--- ACTION ITEM ---
Quote these lines exactly: the one that holds "[00:05:42.84 to 00:05:43.74]" and every line after it to the end of the material below. Skip pictures.

--- THE DATA ---
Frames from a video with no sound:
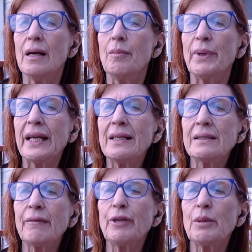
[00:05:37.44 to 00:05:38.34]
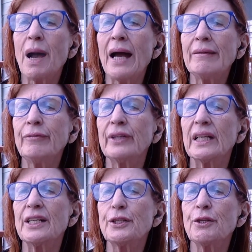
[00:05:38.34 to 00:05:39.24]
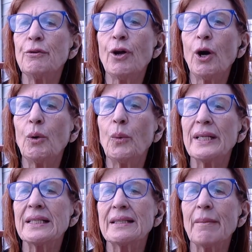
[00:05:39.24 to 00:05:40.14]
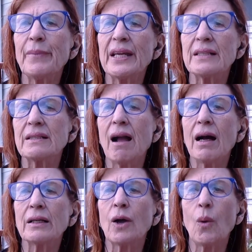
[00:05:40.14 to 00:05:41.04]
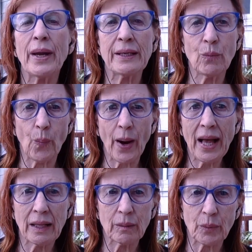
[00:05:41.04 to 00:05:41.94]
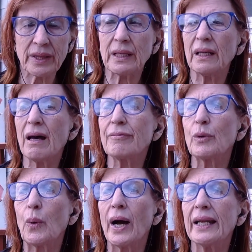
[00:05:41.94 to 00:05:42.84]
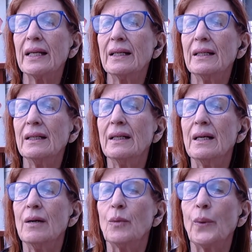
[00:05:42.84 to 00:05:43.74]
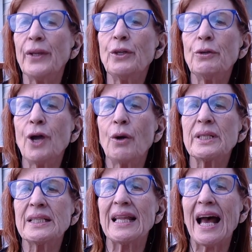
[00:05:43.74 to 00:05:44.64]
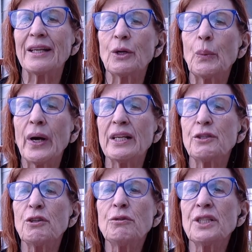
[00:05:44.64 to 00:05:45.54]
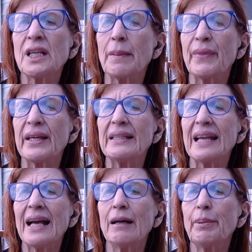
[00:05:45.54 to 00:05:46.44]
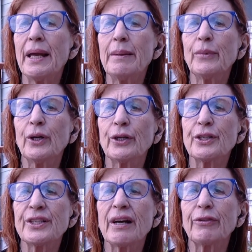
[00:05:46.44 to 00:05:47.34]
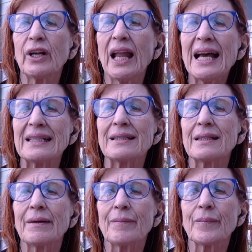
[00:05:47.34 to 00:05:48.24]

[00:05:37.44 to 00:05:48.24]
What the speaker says: Because of your mindfulness, you know when something is not going well with the loved one. When you notice that, you want to do something to help him or her suffer less.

--- SOLVED EXERCISE ---
[00:05:42.84 to 00:05:43.74]
[00:05:43.74 to 00:05:44.64]
[00:05:44.64 to 00:05:45.54]
[00:05:45.54 to 00:05:46.44]
[00:05:46.44 to 00:05:47.34]
[00:05:47.34 to 00:05:48.24]

[00:05:37.44 to 00:05:48.24]
What the speaker says: Because of your mindfulness, you know when something is not going well with the loved one. When you notice that, you want to do something to help him or her suffer less.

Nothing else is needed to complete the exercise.